Ciclo: Ciclo 1  ·  Volumen: Vol. IV — La herida semántica

Capítulo 10. Límites, objeciones y malentendidos

Capítulo 10

Límites, objeciones y malentendidos

Todo concepto que funciona bien corre el riesgo de expandirse demasiado. La herida semántica no es una excepción. Precisamente porque permite leer muchos fenómenos distintos, desde pequeñas fracturas de continuidad hasta reorganizaciones profundas del yo. Por esto conviene delimitar con precisión qué afirma este volumen y qué no.

La primera cautela es esta: herida semántica no equivale a trauma. Puede haber trauma sin que aquí interese describirlo en estos términos, y puede haber herida semántica sin que exista un gran acontecimiento traumático en sentido clínico. El concepto no mide intensidad objetiva del evento, sino grado de ruptura del encaje entre experiencia y formas disponibles de sentido. Lo que importa no es cuán espectacular fue lo que ocurrió, sino si el campo que lo recibía podía seguir alojándolo sin violencia.

La segunda cautela: herida semántica no equivale automáticamente a patología. Este punto es decisivo. La herida es un umbral estructural, no un diagnóstico. Puede abrir aprendizaje, recondensación del yo, síntoma, cierre defensivo o una mezcla inestable de varios destinos. La patología del sentido aparece más tarde, cuando la pérdida de corregibilidad se estabiliza y el sistema sigue produciendo continuidad a costa de un estrechamiento persistente del mundo. El concepto de herida no nombra todavía ese régimen; nombra el punto en que el encaje anterior deja de bastar.

La tercera cautela: individuación no significa autenticidad. No designa la revelación de una esencia escondida ni la llegada a un “yo verdadero”. Nombra una reconfiguración situada de la condensación del yo cuando el campo anterior ya no sostiene la experiencia. Esa reconfiguración puede ser más amplia o más pobre, más abierta o más rígida, más fértil o más defensiva. No tiene dirección garantizada. Su criterio no es la nobleza del resultado, sino la habitabilidad de la nueva forma.

La cuarta cautela: el volumen no ofrece una clínica ni una terapia general. Ofrece una arquitectura de lectura. Sirve para distinguir planos, para no confundir una corrección menor con una herida, para no romantizar el sufrimiento y para volver más legible el paso entre ruptura de encaje, cierre y recondensación. Pero no pretende sustituir ni a la clínica ni a la política ni a la pedagogía. Cada uno de esos campos trabaja con ritmos, decisiones y responsabilidades propias.

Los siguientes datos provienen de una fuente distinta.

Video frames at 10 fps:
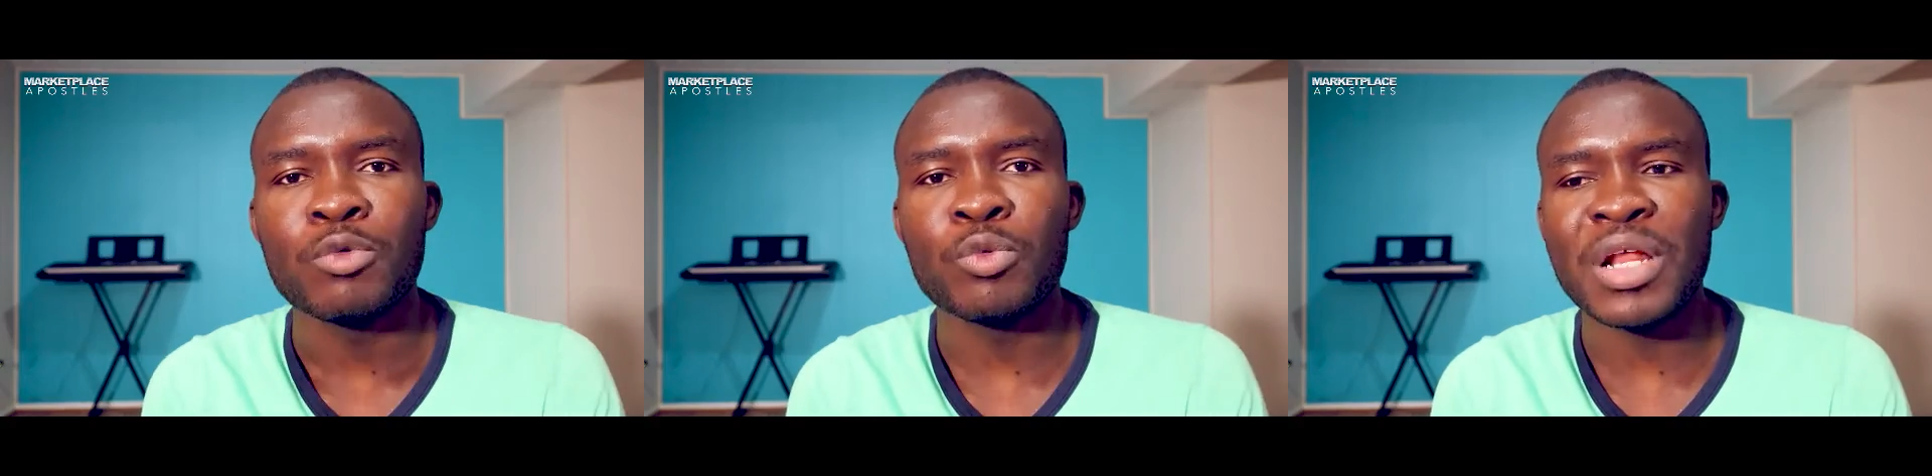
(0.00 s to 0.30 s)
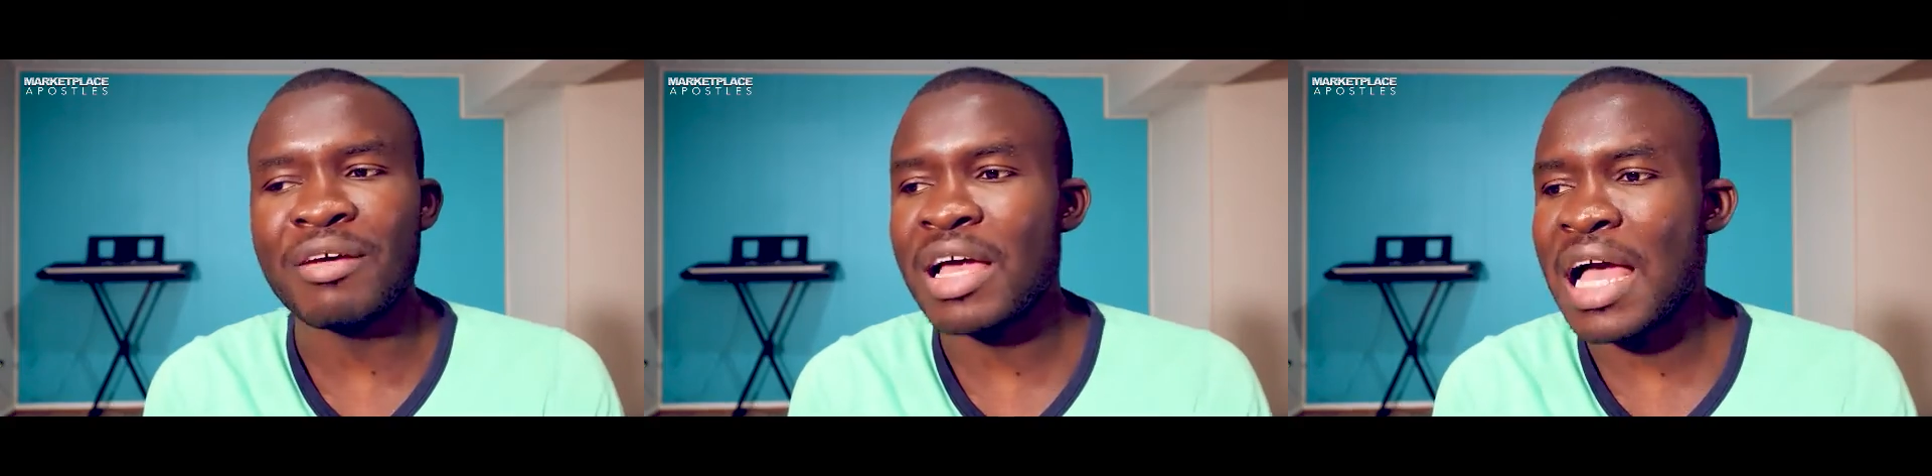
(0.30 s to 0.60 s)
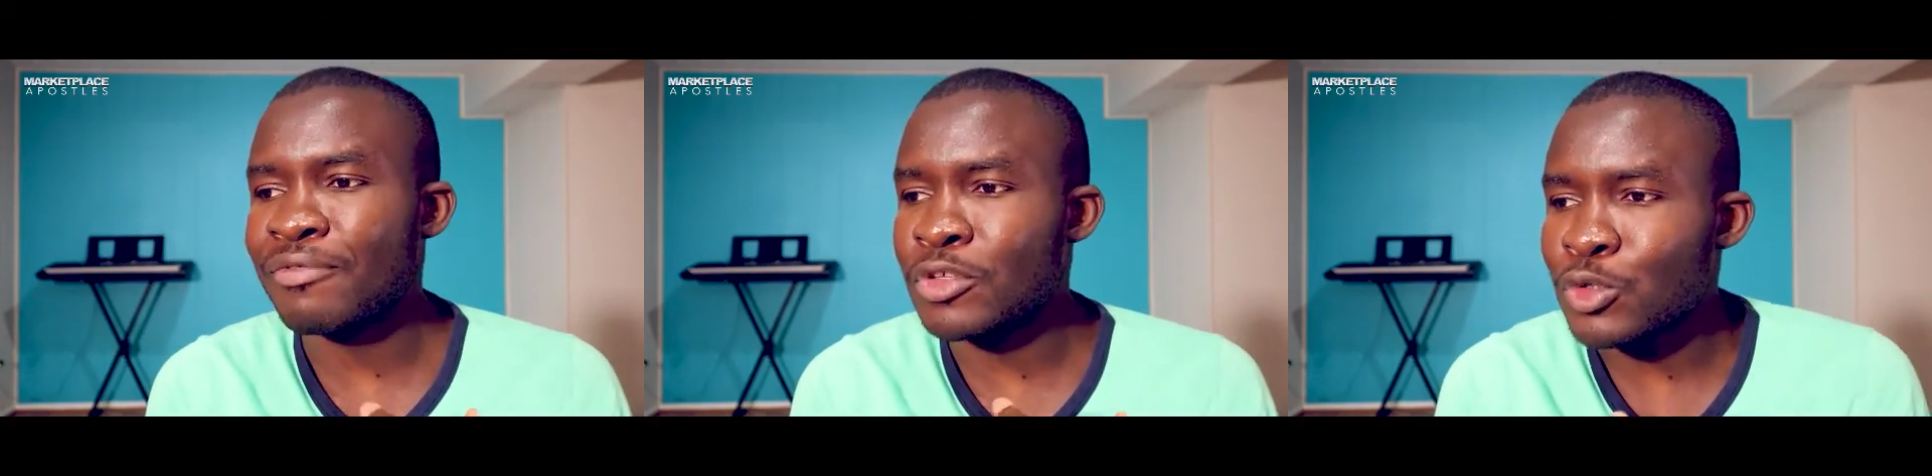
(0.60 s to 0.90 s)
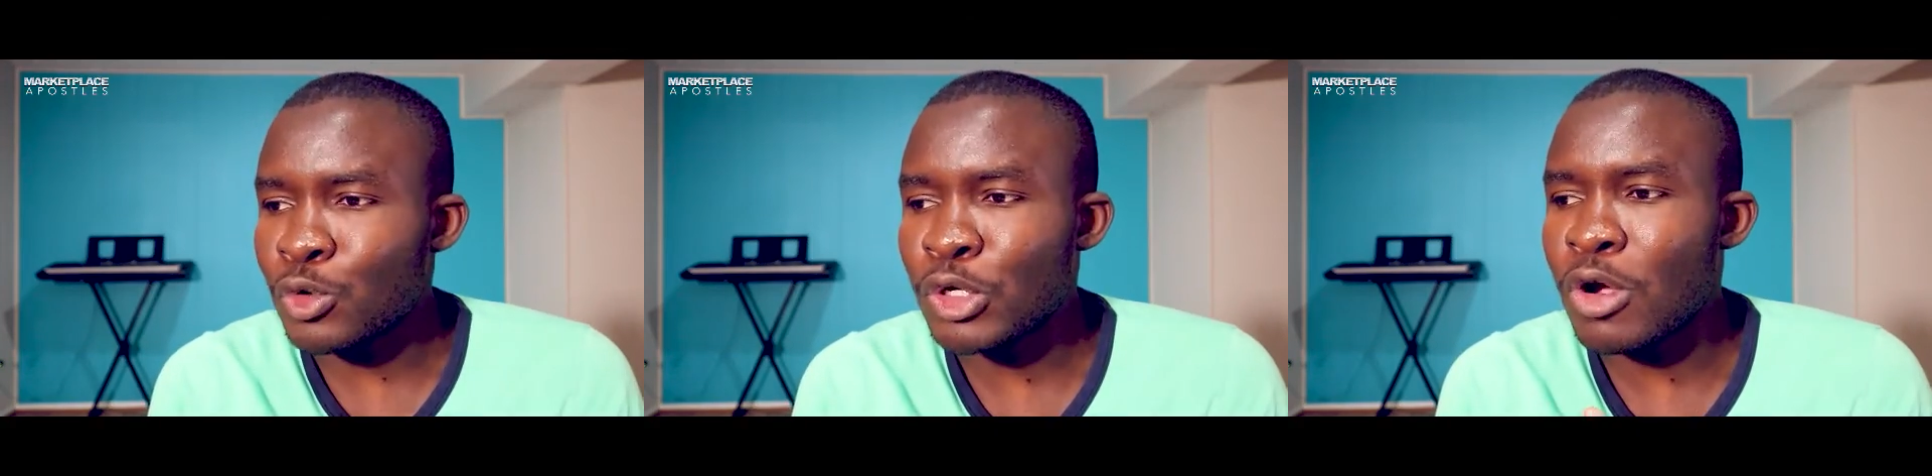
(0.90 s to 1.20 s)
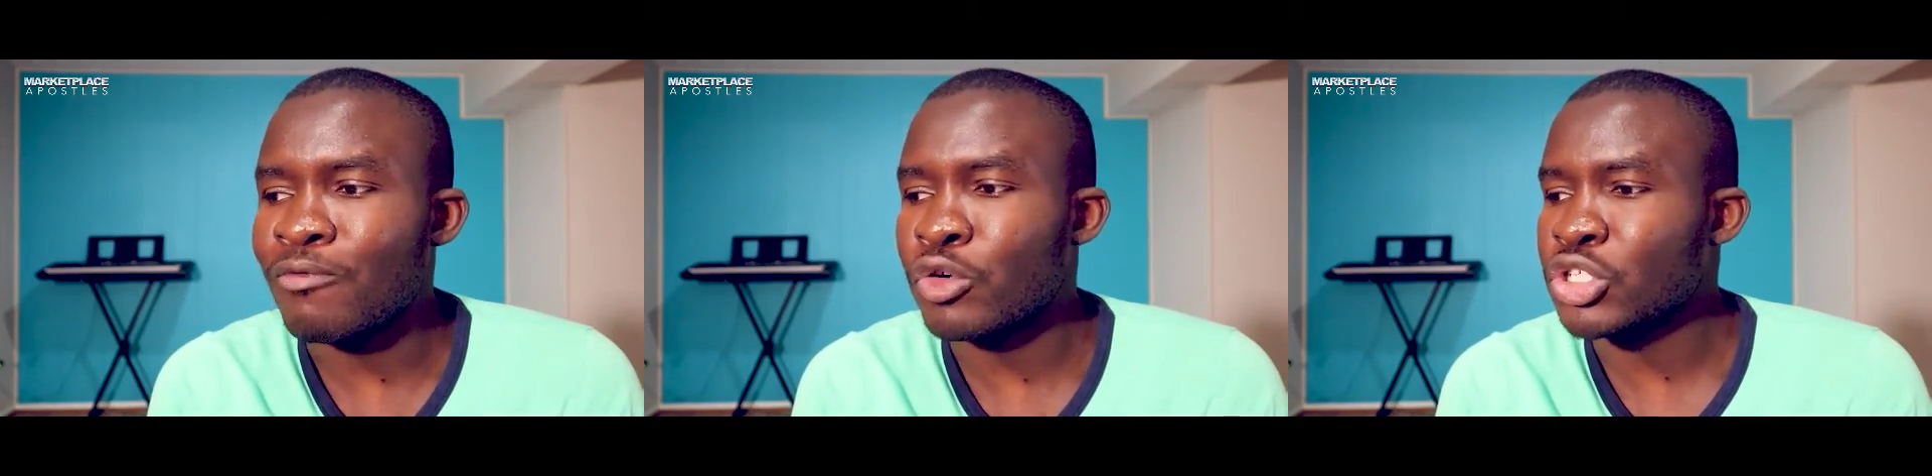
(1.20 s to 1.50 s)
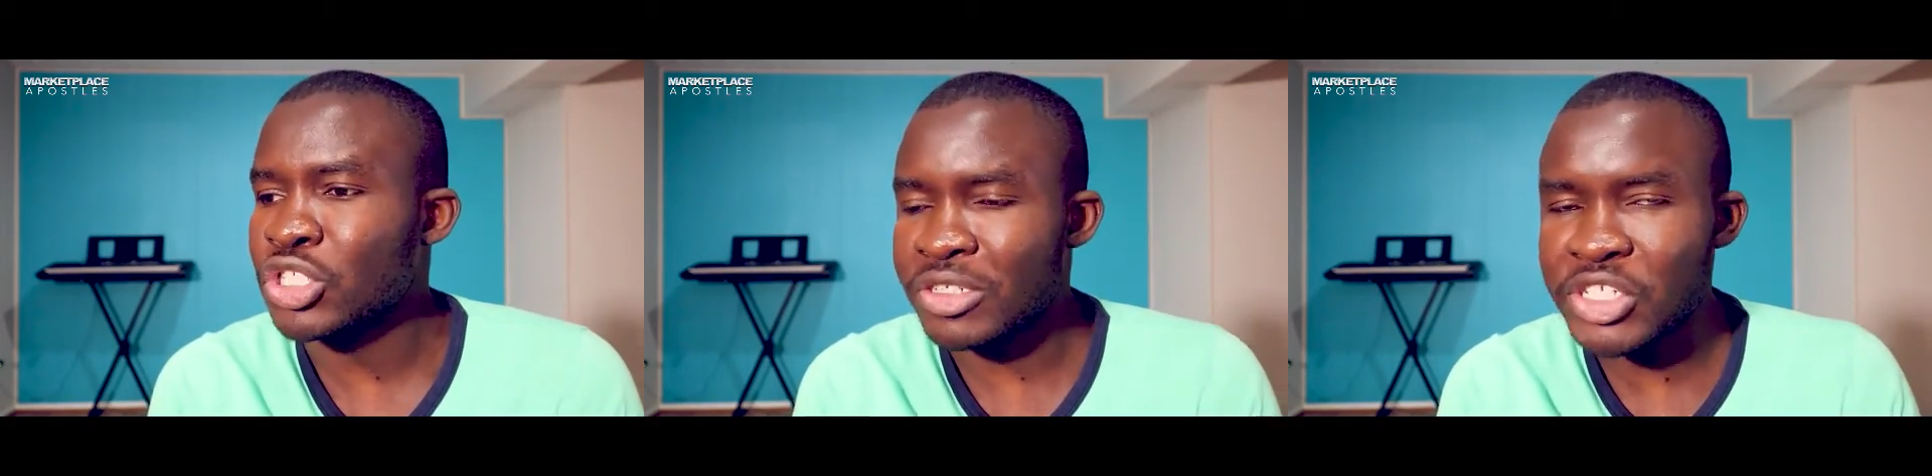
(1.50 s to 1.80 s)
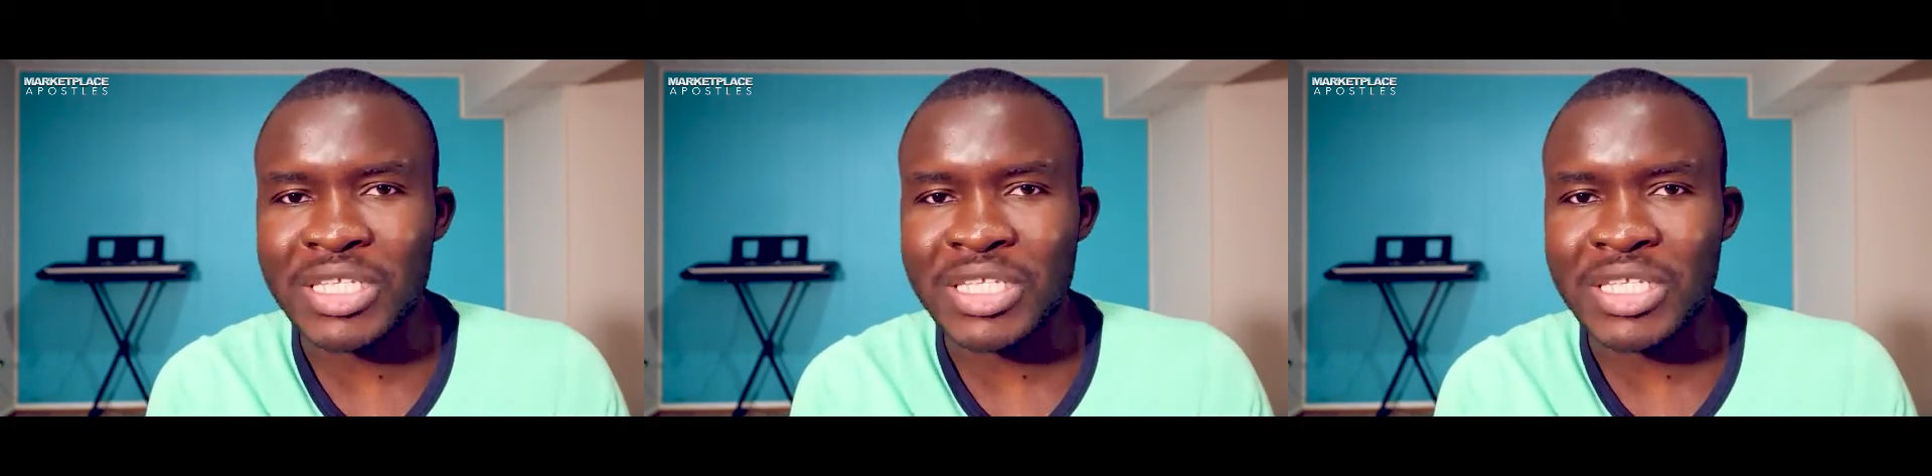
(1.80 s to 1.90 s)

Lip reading: We will never have this holy convocation,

La quinta cautela: el yo no desaparece por ser una condensación. A veces se escucha una tesis anti-esencialista y se la traduce enseguida como disolución del sujeto. Aquí no ocurre eso. Decir que el yo es condensación significa que se produce, se mantiene y se reorganiza en un campo de sentido. No significa que sea irrelevante o puramente ilusorio. Significa que su fragilidad, su dureza y su capacidad de cambio dependen de la forma en que ese campo lo sostiene.

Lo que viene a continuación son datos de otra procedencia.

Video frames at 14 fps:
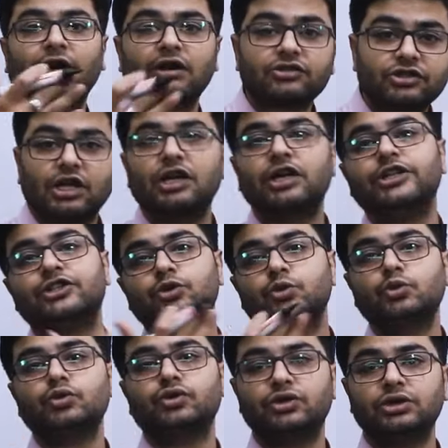functional
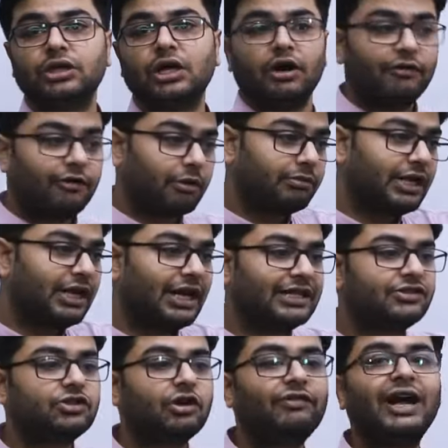issues from the
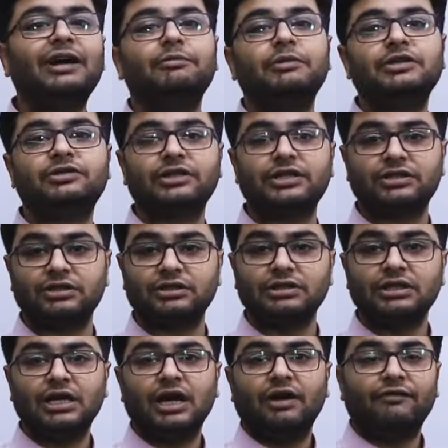lens of administration,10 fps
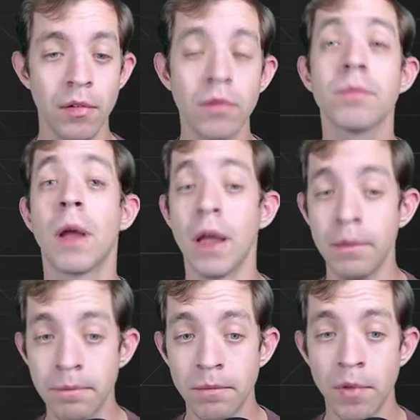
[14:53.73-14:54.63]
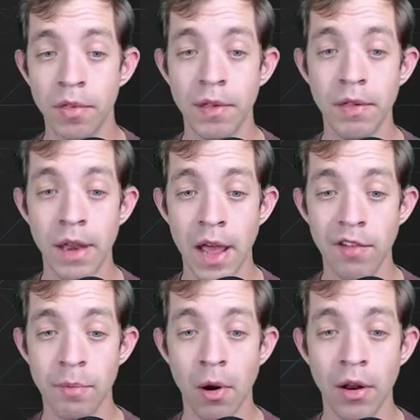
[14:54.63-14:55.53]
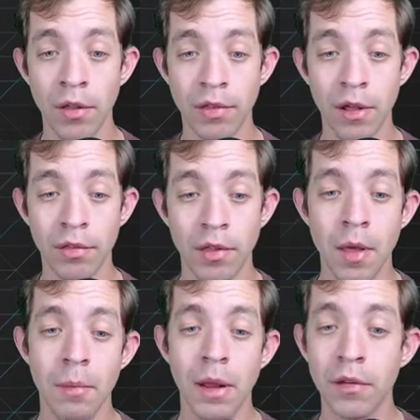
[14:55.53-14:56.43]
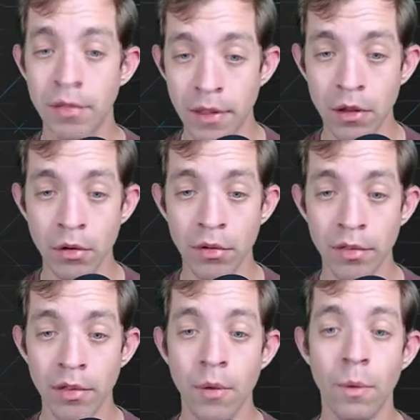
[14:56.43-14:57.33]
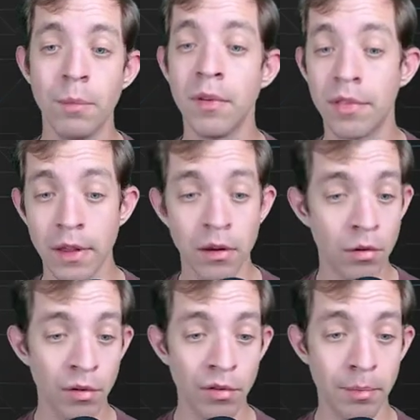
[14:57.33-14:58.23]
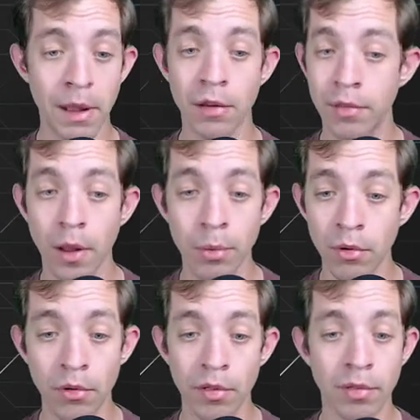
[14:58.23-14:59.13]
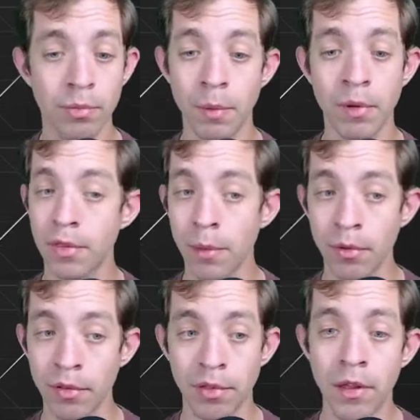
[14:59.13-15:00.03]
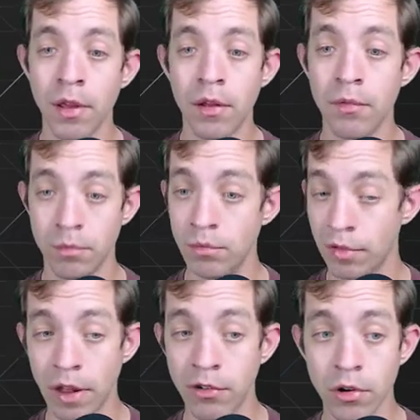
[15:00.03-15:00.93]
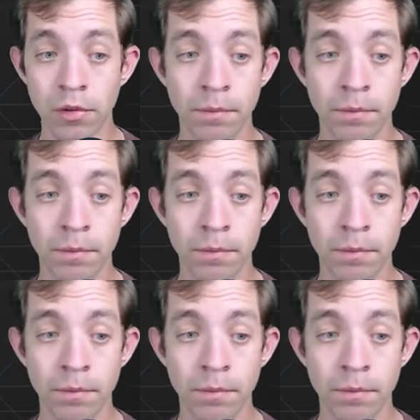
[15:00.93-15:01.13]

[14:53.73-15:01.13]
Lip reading: Okay, see the nav bar that says men's singles, men's doubles, women's doubles, etc.?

La sexta cautela: la co-individuación no elimina la singularidad. Que nadie se reorganice solo no significa que toda transformación sea meramente efecto del entorno. Significa que la singularidad solo puede pensarse con más precisión si se la sitúa dentro de vínculos, gramáticas, instituciones y medios concretos. Lo singular no se pierde cuando se reconoce su dependencia. Se vuelve más legible.

Estas delimitaciones no debilitan el volumen. Lo protegen. Impiden que la herida semántica se vuelva una palabra para todo y para nada. También evitan que la individuación sea capturada demasiado rápido por discursos de autoayuda, autenticidad o crecimiento lineal. Este libro no promete una salida limpia de la crisis. No promete una versión mejor de sí garantizada por el simple hecho de sufrir. Lo que ofrece es otra cosa: una lectura más fina del punto en que una vida ya no puede seguir cerrando del mismo modo sin perder mundo.

Por eso la objeción más importante al libro no sería que “psicologiza” o que “socializa” demasiado, sino quizá esta: que mantiene difícilmente juntos varios planos (cuerpo, psique, lenguaje, historia, alteridad) sin reducirlos a uno solo. Pero precisamente ahí está su apuesta. Separarlos demasiado empobrece la experiencia. Confundirlos totalmente la vuelve ilegible. El volumen intenta moverse entre ambos errores.

Y con eso puede ya cerrarse. No porque el problema quede resuelto, sino porque su lugar dentro de la serie queda por fin nítido: este es el libro del quiebre de encaje y de la reconfiguración del yo cuando ese quiebre no puede seguir siendo absorbido por la continuidad anterior.